── Supplied records

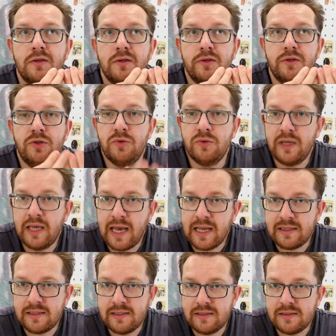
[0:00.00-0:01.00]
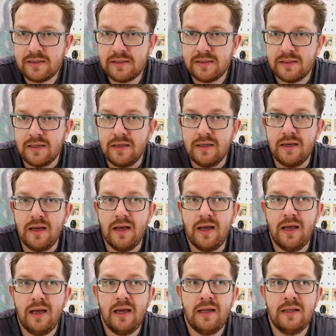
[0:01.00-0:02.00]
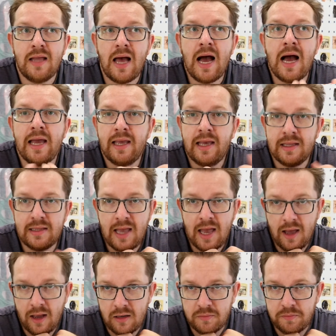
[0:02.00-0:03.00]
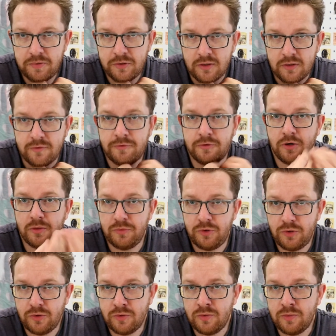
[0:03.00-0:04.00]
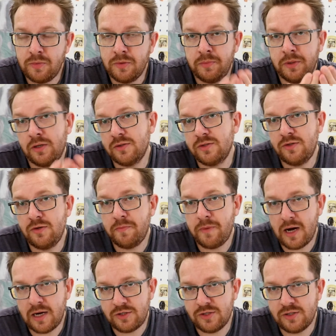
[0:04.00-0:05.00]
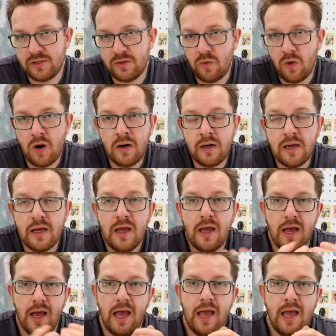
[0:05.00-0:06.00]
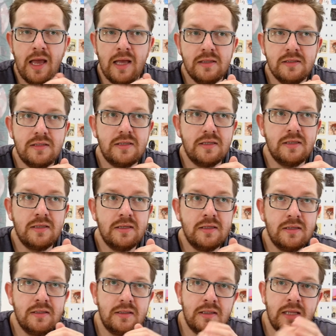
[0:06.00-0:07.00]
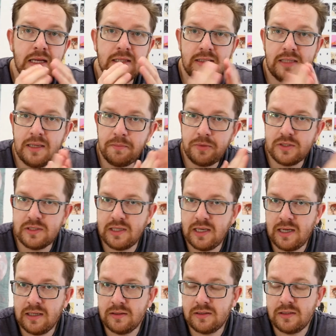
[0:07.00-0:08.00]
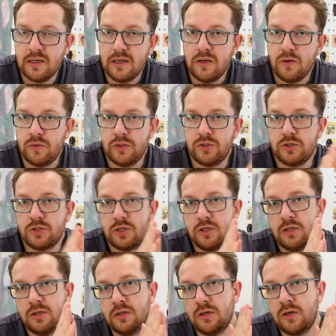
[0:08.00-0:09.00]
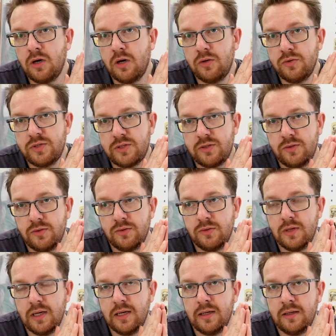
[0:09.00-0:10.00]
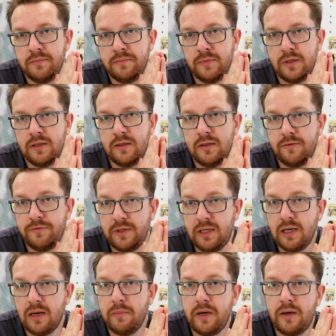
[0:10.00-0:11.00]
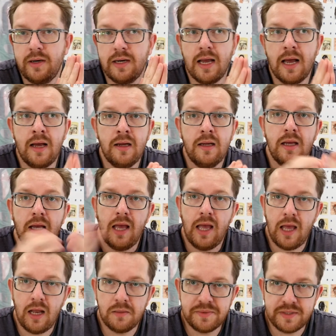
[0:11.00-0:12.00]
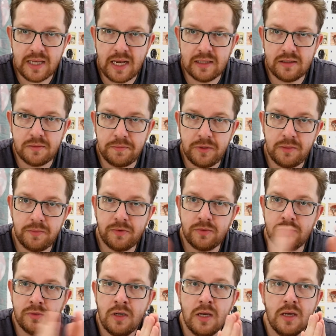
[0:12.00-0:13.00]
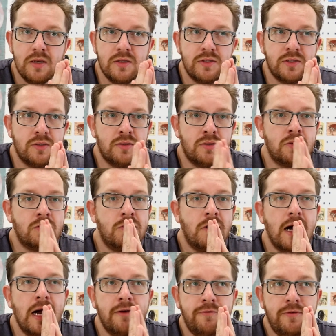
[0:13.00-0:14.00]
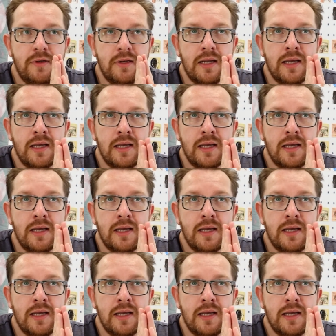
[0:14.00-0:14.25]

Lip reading: you get it, and I get help from you because you purchased the work, and that 10% which goes to Feeding America helps other people. So I feel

────

=== Task to complete ===
Take the line containing "[0:06.00-0:07.00]" as the first line and the last line of the data above as the final one, and output exactly the lines between them, inclusive, with no pictures.

=== Response below ===
[0:06.00-0:07.00]
[0:07.00-0:08.00]
[0:08.00-0:09.00]
[0:09.00-0:10.00]
[0:10.00-0:11.00]
[0:11.00-0:12.00]
[0:12.00-0:13.00]
[0:13.00-0:14.00]
[0:14.00-0:14.25]

Lip reading: you get it, and I get help from you because you purchased the work, and that 10% which goes to Feeding America helps other people. So I feel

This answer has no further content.